National Geographic has also invited students to arrange four to six-person teams with classmates around the country in the 2018 GeoChallenge ‘Tackling Plastic!’ In this forum, students will be able to sign up to collaborate, conduct research and develop real-world solutions to this plastic waste problem. By studying how to reduce the amount of single-use plastic that students are taking back to school, team members will be actively contributing to a healthy, sustainable planet and cleaner world while investing in their own futures. National Geographic Explore, Kakani Katija, will provide guidance.

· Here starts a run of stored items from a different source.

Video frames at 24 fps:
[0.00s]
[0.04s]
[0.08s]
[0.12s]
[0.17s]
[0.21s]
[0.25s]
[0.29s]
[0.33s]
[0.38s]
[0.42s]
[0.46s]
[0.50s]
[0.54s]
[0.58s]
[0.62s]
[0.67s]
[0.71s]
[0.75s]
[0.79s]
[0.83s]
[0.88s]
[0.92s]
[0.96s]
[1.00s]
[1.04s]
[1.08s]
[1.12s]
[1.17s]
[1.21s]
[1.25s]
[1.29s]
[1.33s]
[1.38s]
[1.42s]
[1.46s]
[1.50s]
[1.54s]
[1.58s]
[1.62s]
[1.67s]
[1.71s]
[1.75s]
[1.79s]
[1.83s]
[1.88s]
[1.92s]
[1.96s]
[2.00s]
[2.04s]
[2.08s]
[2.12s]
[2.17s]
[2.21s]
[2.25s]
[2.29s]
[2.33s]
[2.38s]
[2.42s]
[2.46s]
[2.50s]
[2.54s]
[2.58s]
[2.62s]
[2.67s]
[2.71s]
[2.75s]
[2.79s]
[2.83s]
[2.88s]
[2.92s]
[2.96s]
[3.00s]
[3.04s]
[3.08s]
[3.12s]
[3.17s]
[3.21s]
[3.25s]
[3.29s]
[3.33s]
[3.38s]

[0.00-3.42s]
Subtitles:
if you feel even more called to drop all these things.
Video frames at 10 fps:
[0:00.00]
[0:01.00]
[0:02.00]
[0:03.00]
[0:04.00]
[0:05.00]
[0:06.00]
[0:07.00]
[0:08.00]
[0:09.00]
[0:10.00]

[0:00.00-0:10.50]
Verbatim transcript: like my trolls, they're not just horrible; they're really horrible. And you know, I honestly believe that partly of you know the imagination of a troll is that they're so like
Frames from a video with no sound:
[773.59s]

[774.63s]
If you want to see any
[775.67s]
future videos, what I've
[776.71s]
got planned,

National Geographic Education is also devoting its September theme of the Explorer Classroom program to ‘Ocean Plastics.’ Through this program, students worldwide will be able to digitally connect with actual National Geographic Explorers who are conducting empirical research on the ocean plastic problem. Student learning should be extensive as they pose questions and discover how their assistance can be utilized. By joining and participating in the ‘Planet or Plastic?’ initiative, students and families will play an important role in reducing the plastic pollution that is infesting our oceans and making life difficult for marine animals.
By using their youthful skills of research, collaboration, creativity, and communication, our young people may be able to create current real-world solutions to this increasingly pressing problem. National Geographic gives them this chance to excel.